After Duncan recovered from his injury, his performance in the 2001–02 season—in which he became the 14th NBA player to have registered more than 2,000 points and 1,000 rebounds in a single season—secured him the league’s MVP award. In 2003 he led the Spurs to victory over the New Jersey Nets, scoring a triple double (21 points, 20 rebounds, and 10 assists) in the decisive sixth game to claim the NBA title and his second finals MVP award. He was also named MVP for his regular-season play. In 2004 Duncan finally realized his dream of competing in the Olympics, helping the U.S. men’s basketball team win a bronze medal at the Athens Games.

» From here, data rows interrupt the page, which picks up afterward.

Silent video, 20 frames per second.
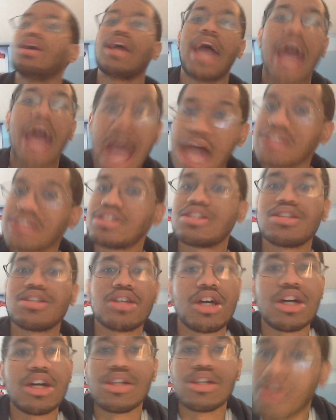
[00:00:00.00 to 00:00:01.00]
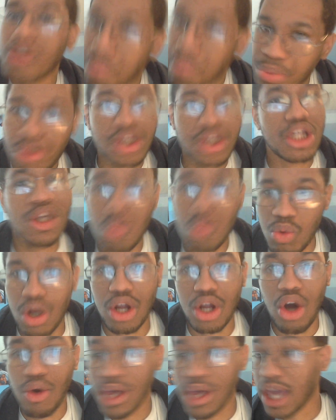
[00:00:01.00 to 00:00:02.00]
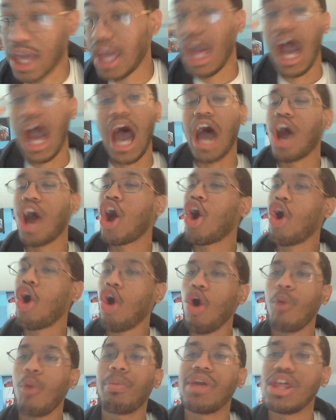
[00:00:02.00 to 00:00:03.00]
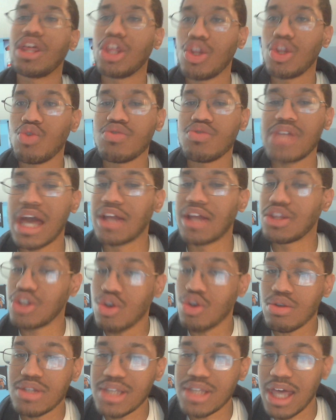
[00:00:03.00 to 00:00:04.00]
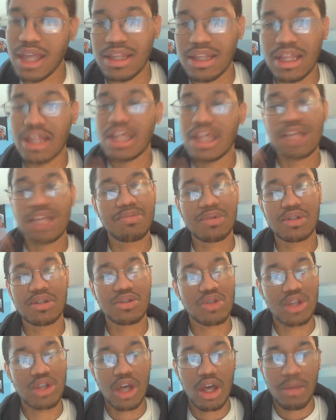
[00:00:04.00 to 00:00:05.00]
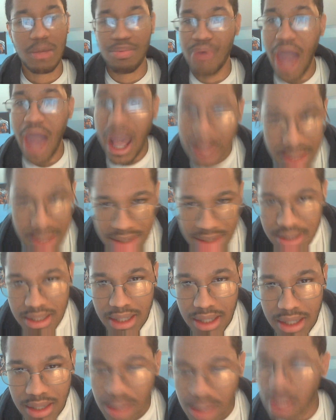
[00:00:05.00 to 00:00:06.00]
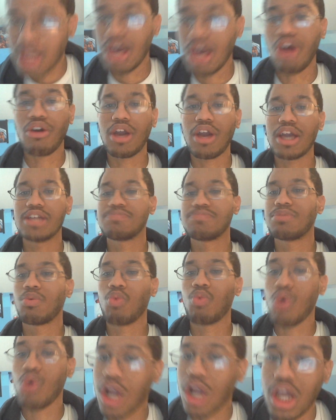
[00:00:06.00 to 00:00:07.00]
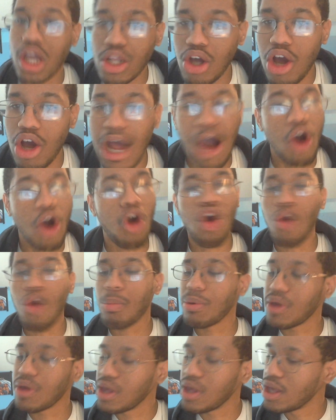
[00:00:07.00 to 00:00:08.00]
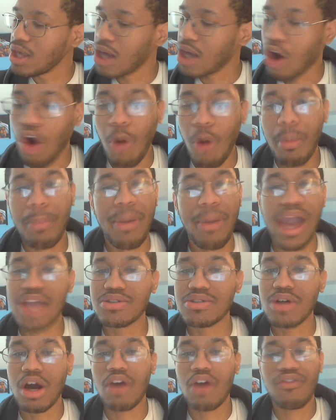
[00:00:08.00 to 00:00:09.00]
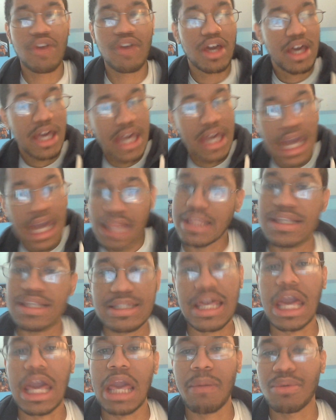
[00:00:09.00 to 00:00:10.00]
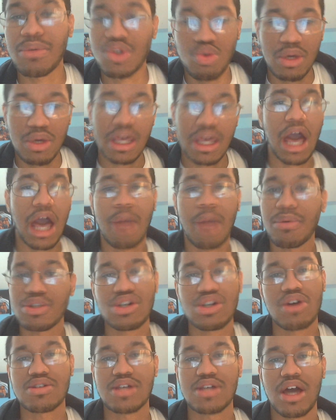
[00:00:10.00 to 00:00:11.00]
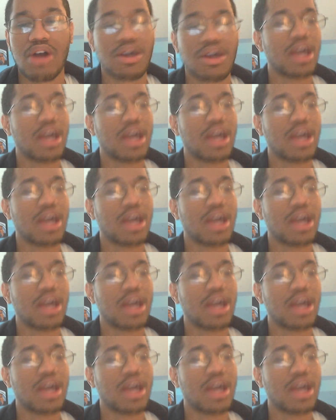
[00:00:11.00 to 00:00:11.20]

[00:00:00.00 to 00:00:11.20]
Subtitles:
has to put in work, okay? I hope he used that new technique he's been practicing, okay? He's been working on. I hope it pays off in this game between Alba Josa,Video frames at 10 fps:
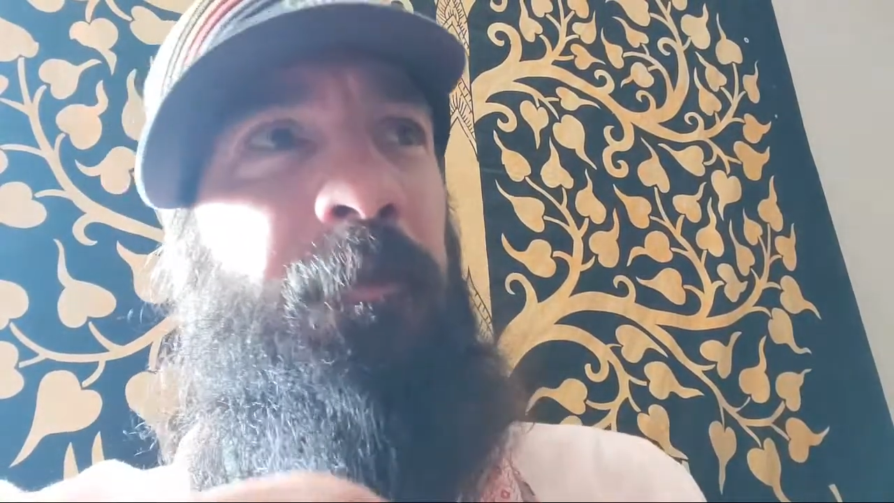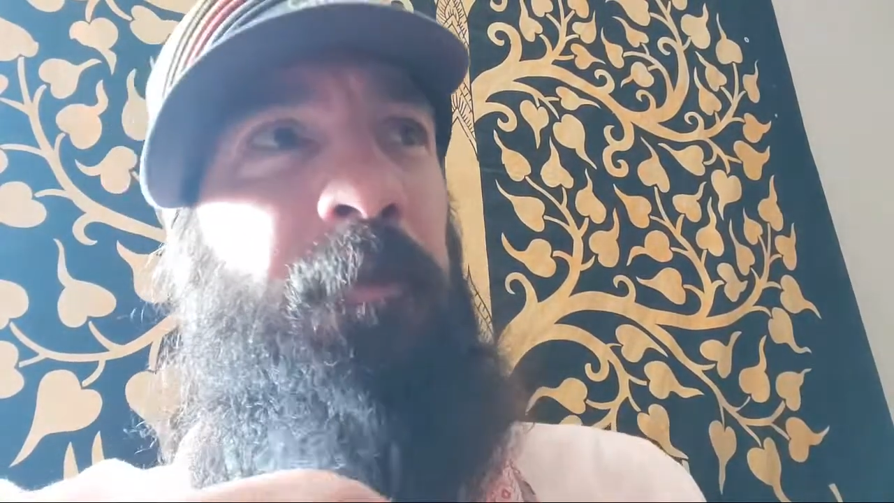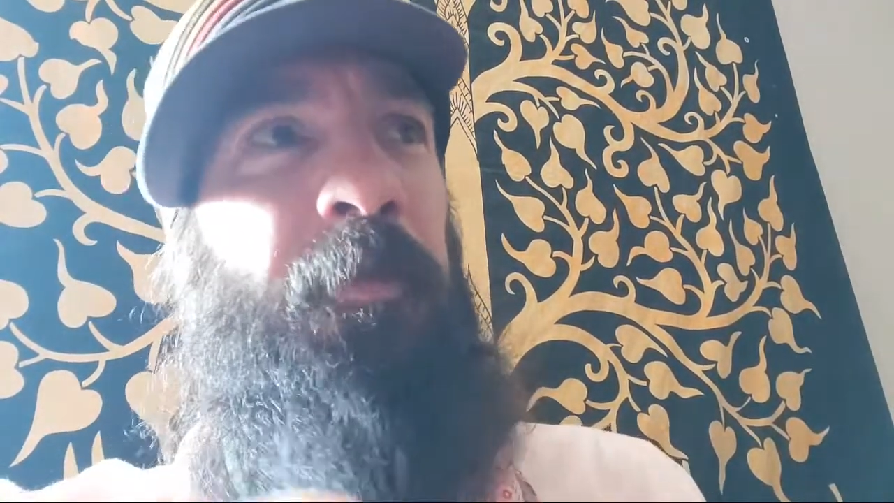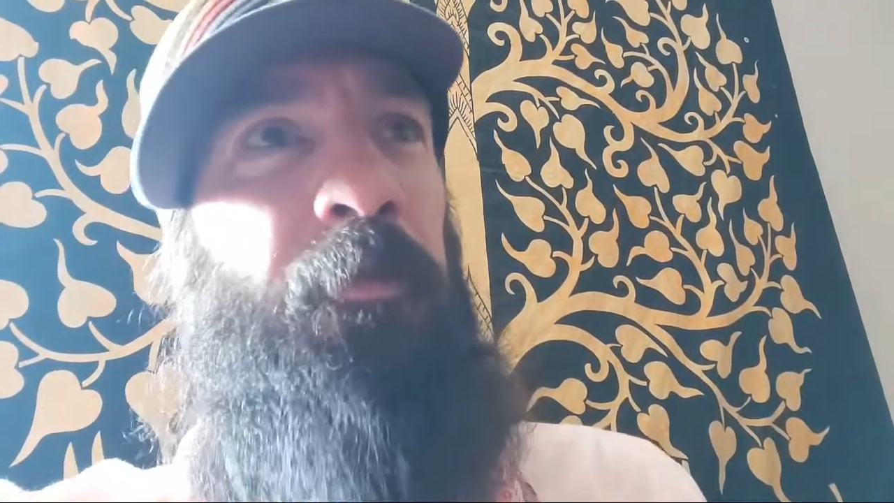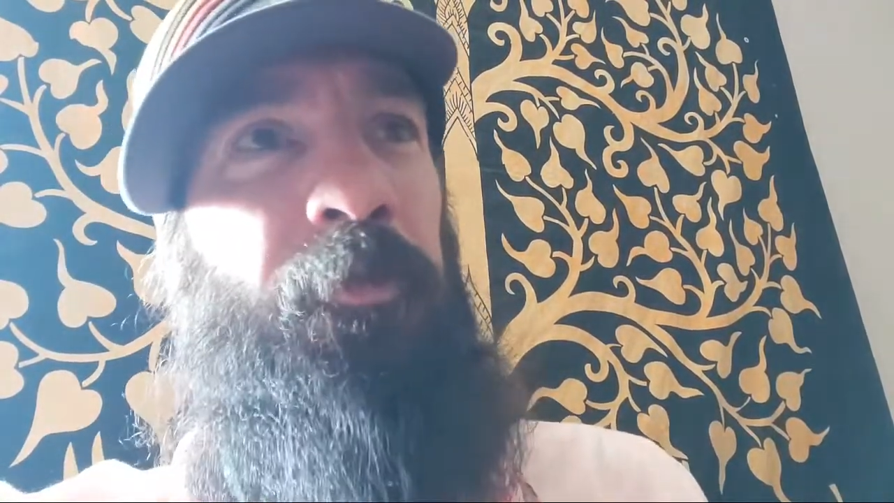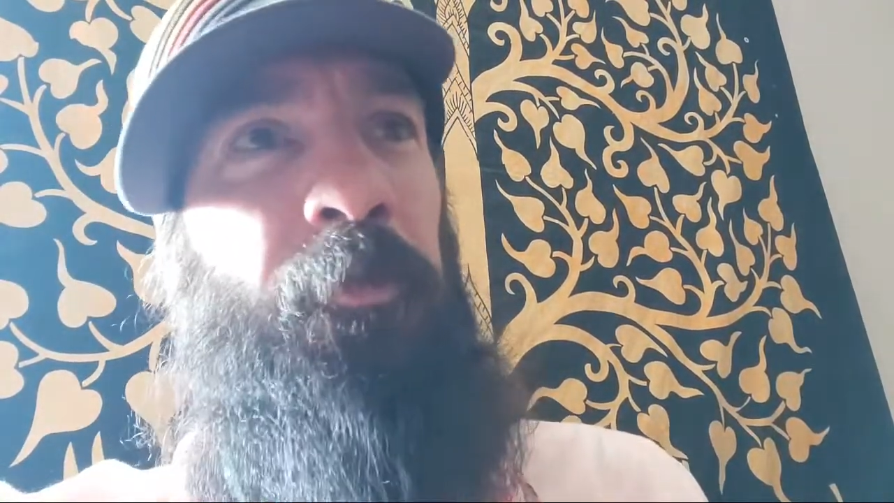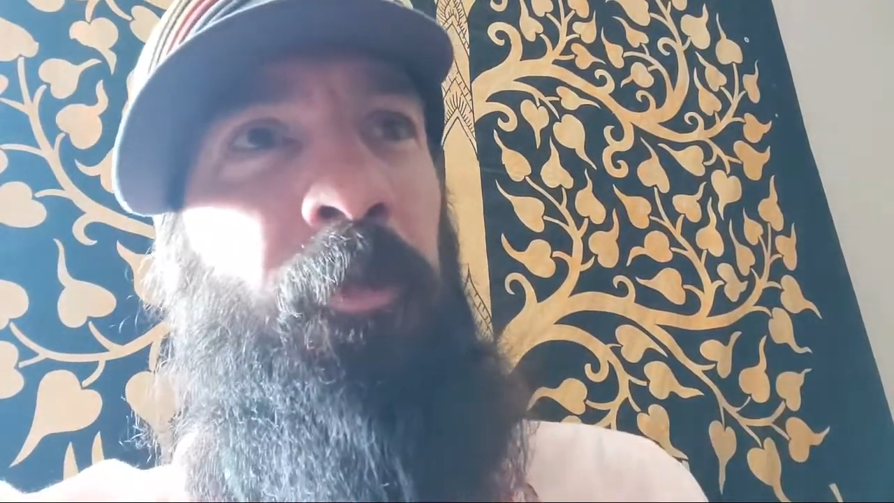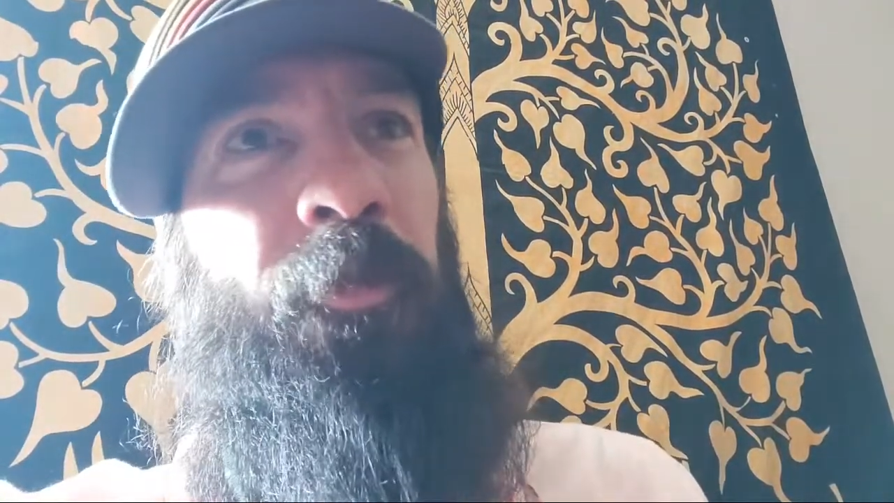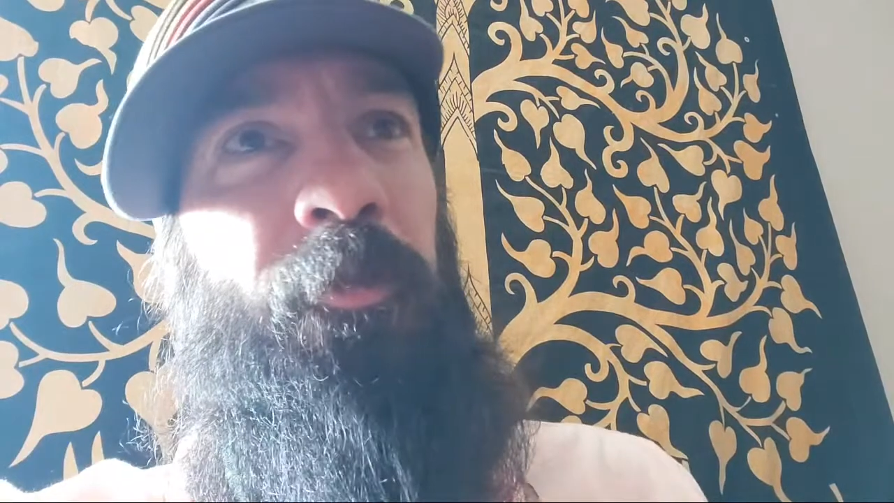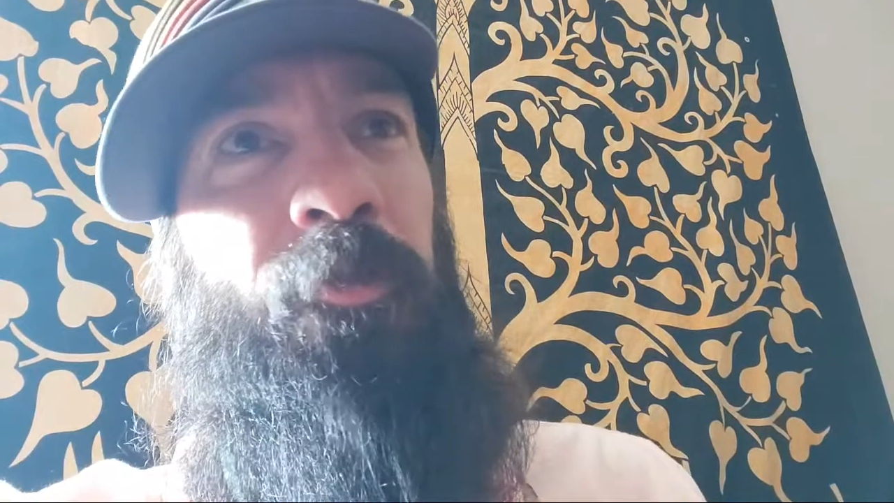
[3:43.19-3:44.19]
many people
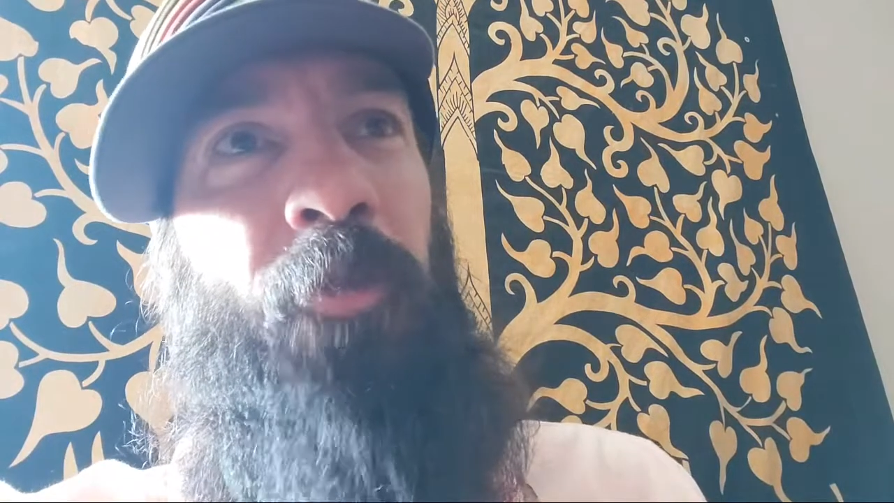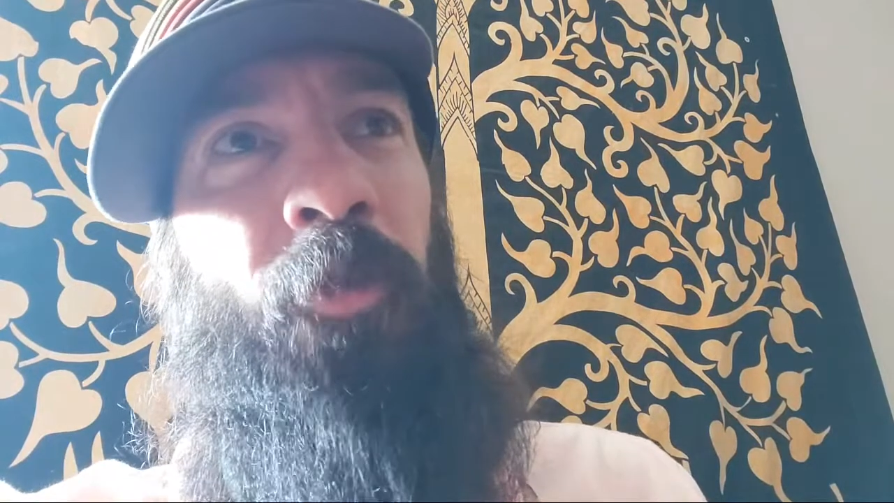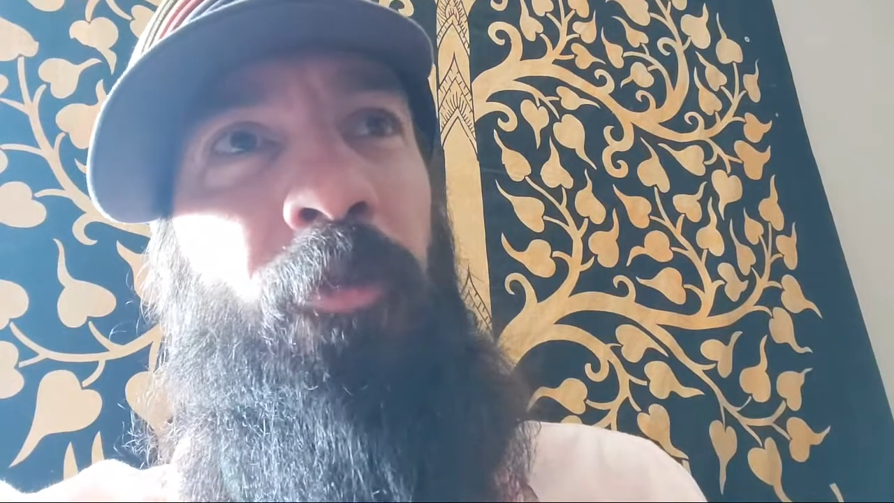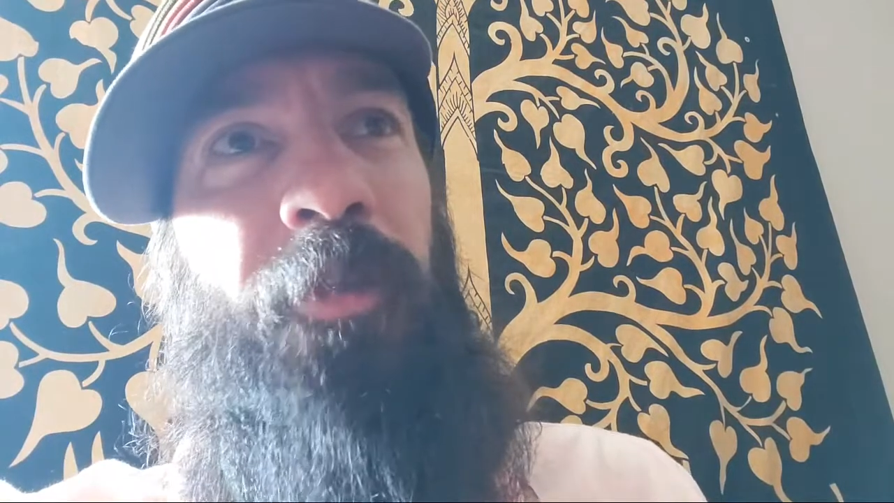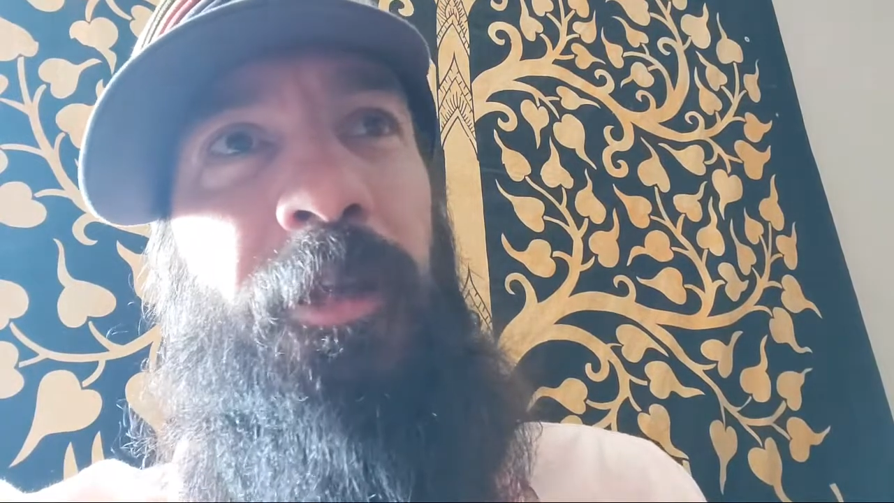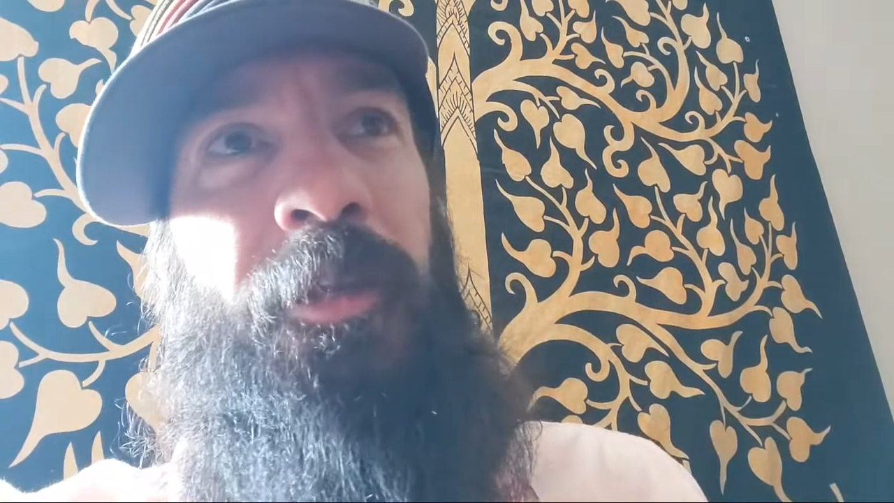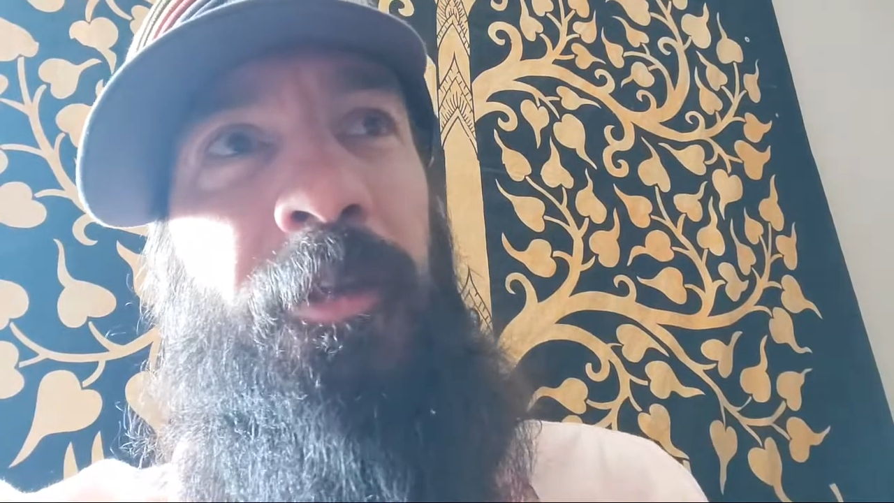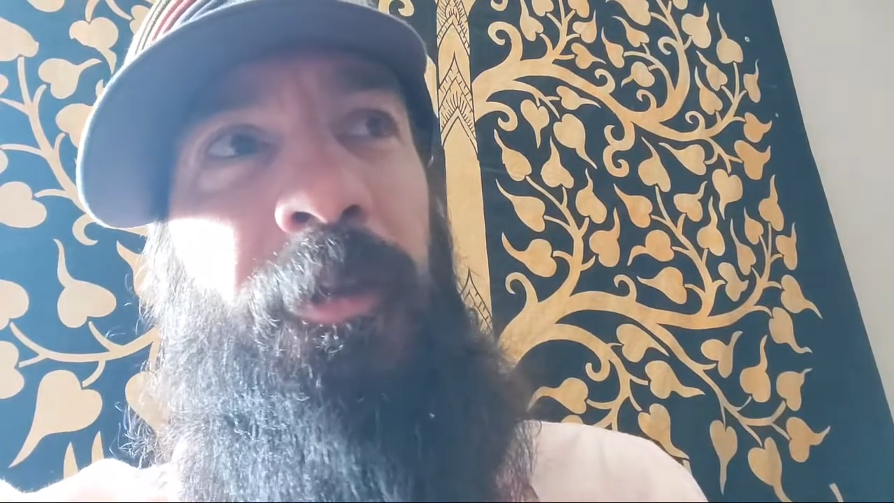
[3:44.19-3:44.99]
smoke like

Duncan, Tim [Credit: © Jeff Haynes/AFP/Getty Images]Following the retirement of Robinson in 2003, Duncan was named captain of the Spurs. In the 2004–05 season San Antonio defeated the defending champions, the Detroit Pistons, to win their third championship. That year Duncan became just the fourth player to win three finals MVP awards. In 2007 the Spurs swept the Cleveland Cavaliers to capture another title. Duncan’s strong play continued despite his (by NBA standards) advancing age. In 2012–13 he was named, at age 37, first-team All-NBA for the 10th time in his career. In that postseason he led the Spurs to the franchise’s fifth appearance in the NBA finals, where the team lost a seven-game series to the Miami Heat. Duncan again guided the Spurs to a berth in the finals the following season, where the 38-year-old centre led his team in minutes played en route to a five-game-series victory in a rematch with the Heat. Duncan earned his 15th career All-Star Game appearance in 2014–15 and led the team to 55 regular-season wins, but the Spurs were eliminated in the first round of the play-offs while playing in a historically good Western Conference field. Duncan turned 40 years old during the 2015–16 NBA season, and it appeared that his age was finally catching up to him: he averaged career lows in minutes (25.2), points (8.6), and rebounds (7.3) per game during the season. Despite his limitations, the Spurs set a franchise record by winning 67 games over that campaign but were upset in the second round of the play-offs, and Duncan retired during the following off-season.